An NGS-based investigation of copy number variants in the diagnosis and severity of adult polycystic kidney disease
摘要
Polycystic kidney disease (PKD) is a Mendelian renal disease characterised by the development of cysts and progressive decline in kidney function, leading to kidney failure. Although genetic testing can provide a precise molecular diagnosis of PKD in the majority of cases, 6–13% of patients remain unsolved. Copy number variants (CNVs) are an established pathogenic mechanism in PKD, however detection typically relies on multiplex ligation-dependent probe amplification (MLPA) which is resource intensive and separate to next-generation sequencing (NGS) pipelines.
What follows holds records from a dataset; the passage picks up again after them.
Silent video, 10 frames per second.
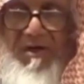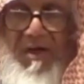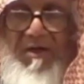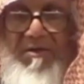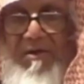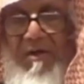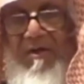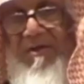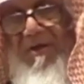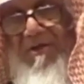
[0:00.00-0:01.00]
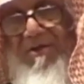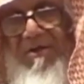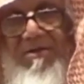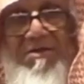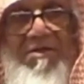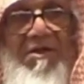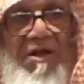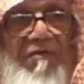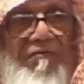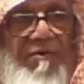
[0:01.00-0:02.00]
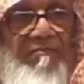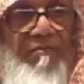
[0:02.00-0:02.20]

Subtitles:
right and the translation is on the left.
Here, a bioinformatics tool ClinCNV was used to call CNVs from NGS data of 371 people with PKD who had previously undergone short nucleotide variant (SNV) analysis with a standard NGS pipeline. Diagnostic CNVs were confirmed in 13 patients across 7 families, increasing the diagnostic yield from 86.5 to 90.0%. We also tested CNVs as potential disease modifiers. Regression models indicated an association of cystic gene duplication burden to worse kidney survival (HR = 1.56, 95% CI: 1.26, 1.93, adj-p = 0.0004). These models also revealed that duplication burden in genes unrelated to cystic kidney disease associated with the absence of liver cysts, possibly driven by a region containing LRP5L. These results demonstrate the utility of targeted gene panel and exome sequencing for the detection of CNVs in key PKD genes.